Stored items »

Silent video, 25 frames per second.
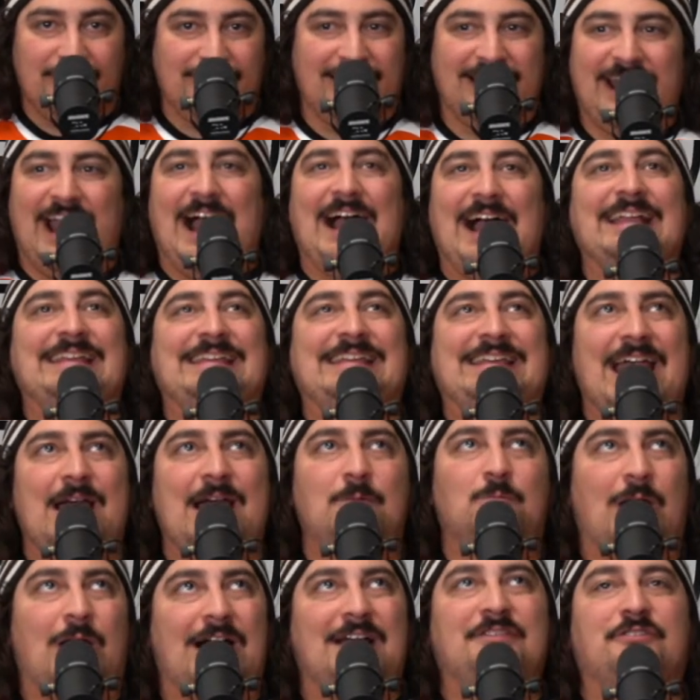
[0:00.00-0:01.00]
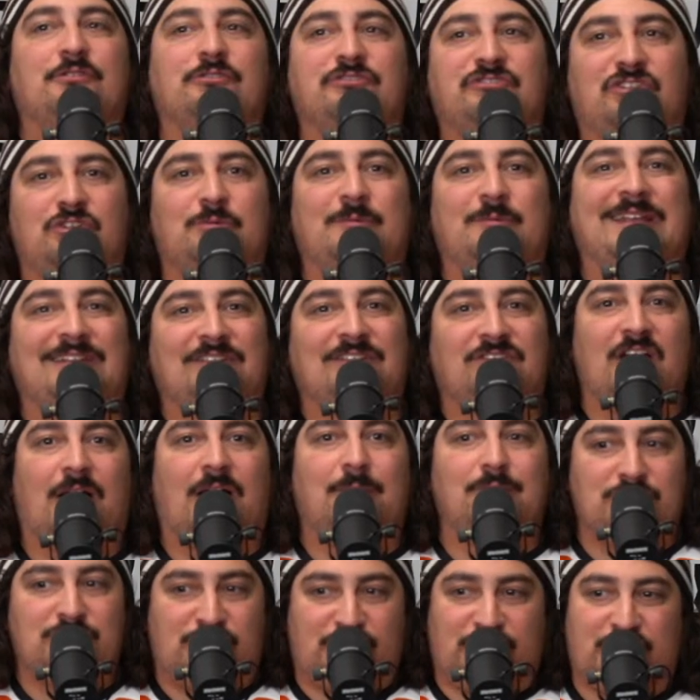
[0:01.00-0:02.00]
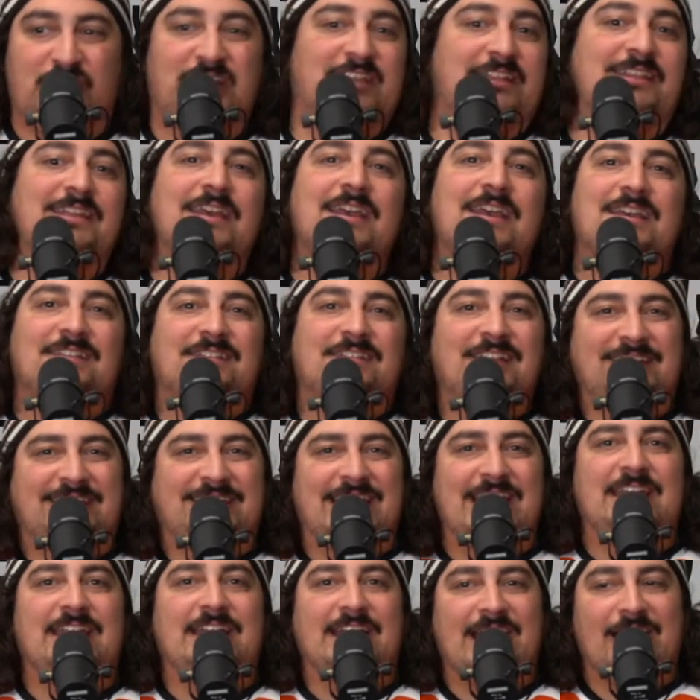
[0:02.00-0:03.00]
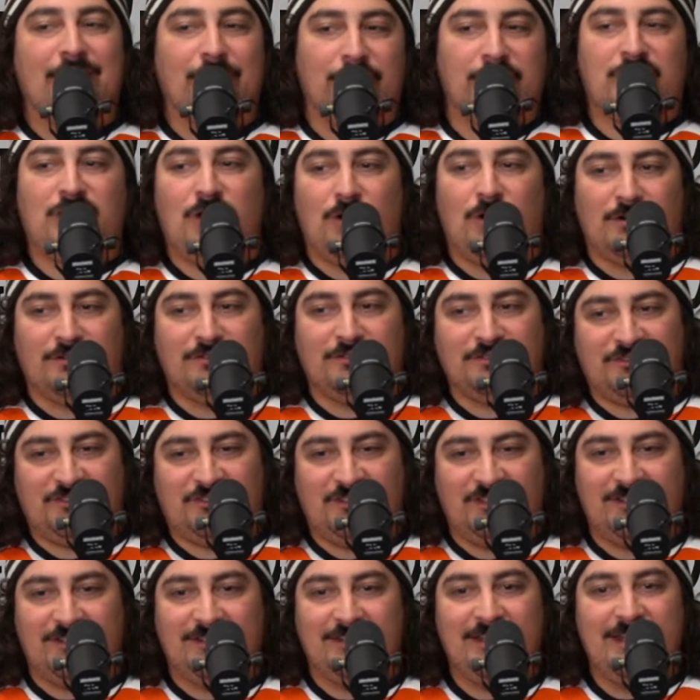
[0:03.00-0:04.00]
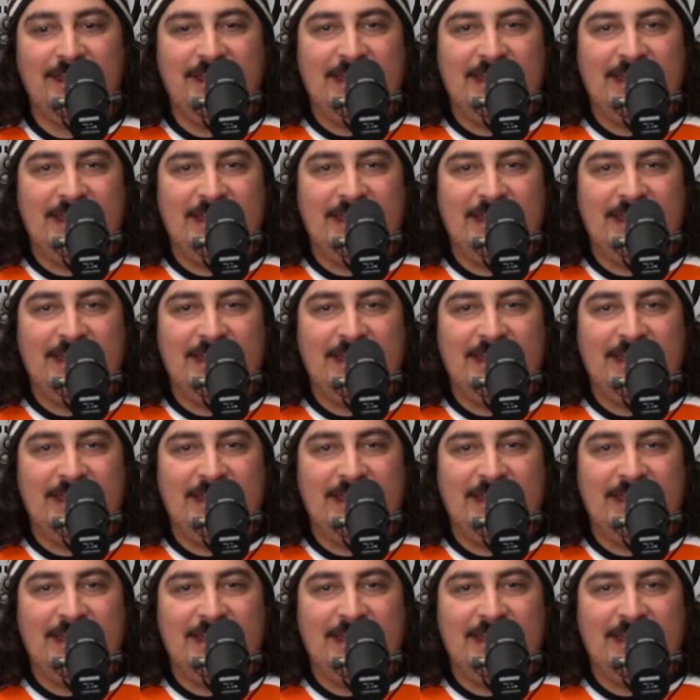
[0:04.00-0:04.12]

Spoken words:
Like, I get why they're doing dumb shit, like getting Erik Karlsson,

Problem to work on » Could the entries above be written out word for word, with no pictures?

Result of this exercise »
Silent video, 25 frames per second.
[0:00.00-0:01.00]
[0:01.00-0:02.00]
[0:02.00-0:03.00]
[0:03.00-0:04.00]
[0:04.00-0:04.12]

Spoken words:
Like, I get why they're doing dumb shit, like getting Erik Karlsson,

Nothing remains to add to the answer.